Gotcha 2: AWS API Gateway Has a 29-Second Timeout
If any backend call takes longer than 29 seconds, AWS API Gateway returns a 504. This catches people designing video processing or report generation APIs. Long-running tasks need an async pattern: accept the request, return a job ID, poll for completion.
Gotcha 3: NGINX Rate Limiting Is Per-Instance
NGINX's limit_req directive uses in-memory state. If you have 5 NGINX instances behind a load balancer, each instance tracks limits independently. A user gets 5x the intended rate limit. For accurate distributed rate limiting, use Redis-backed limits (OpenResty + Lua) or move rate limiting to a dedicated service.

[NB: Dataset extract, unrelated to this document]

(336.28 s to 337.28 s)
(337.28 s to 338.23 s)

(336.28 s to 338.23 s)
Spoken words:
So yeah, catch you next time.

Gotcha 4: Kong + Cassandra Is a Trap
Kong supports Cassandra as a config store. Don't use it. Cassandra adds enormous operational complexity for a configuration database that stores kilobytes. Use PostgreSQL or go DB-less. Multiple Kong engineering teams have abandoned Cassandra and migrated to PostgreSQL after painful incidents.

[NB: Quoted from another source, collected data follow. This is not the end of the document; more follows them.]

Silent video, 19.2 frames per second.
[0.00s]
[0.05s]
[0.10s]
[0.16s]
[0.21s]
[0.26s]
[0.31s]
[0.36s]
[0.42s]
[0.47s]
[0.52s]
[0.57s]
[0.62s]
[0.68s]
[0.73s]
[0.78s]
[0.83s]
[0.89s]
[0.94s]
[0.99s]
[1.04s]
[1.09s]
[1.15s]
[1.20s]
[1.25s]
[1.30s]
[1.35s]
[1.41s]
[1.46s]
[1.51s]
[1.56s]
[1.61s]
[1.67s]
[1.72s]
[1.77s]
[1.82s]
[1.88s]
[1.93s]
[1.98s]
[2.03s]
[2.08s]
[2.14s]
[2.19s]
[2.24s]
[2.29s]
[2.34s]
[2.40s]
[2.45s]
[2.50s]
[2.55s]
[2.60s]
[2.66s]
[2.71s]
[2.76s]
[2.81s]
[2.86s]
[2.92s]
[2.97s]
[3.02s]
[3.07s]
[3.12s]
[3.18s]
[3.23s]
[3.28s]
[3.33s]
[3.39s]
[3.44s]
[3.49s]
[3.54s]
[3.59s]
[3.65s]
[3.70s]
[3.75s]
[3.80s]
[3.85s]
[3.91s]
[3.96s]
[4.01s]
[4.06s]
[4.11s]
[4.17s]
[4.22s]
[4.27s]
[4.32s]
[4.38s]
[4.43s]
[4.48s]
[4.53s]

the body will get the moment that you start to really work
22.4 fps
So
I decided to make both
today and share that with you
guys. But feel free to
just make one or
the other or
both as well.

Gotcha 5: Gateway Cost at Scale
AWS API Gateway costs $3.50 per million requests. At 1 billion requests/month, that's $3,500/month just for the gateway. A self-hosted NGINX or Kong cluster on a few EC2 instances costs a fraction of that. Managed gateways are cheap at low scale and expensive at high scale. Know where the crossover point is for your system.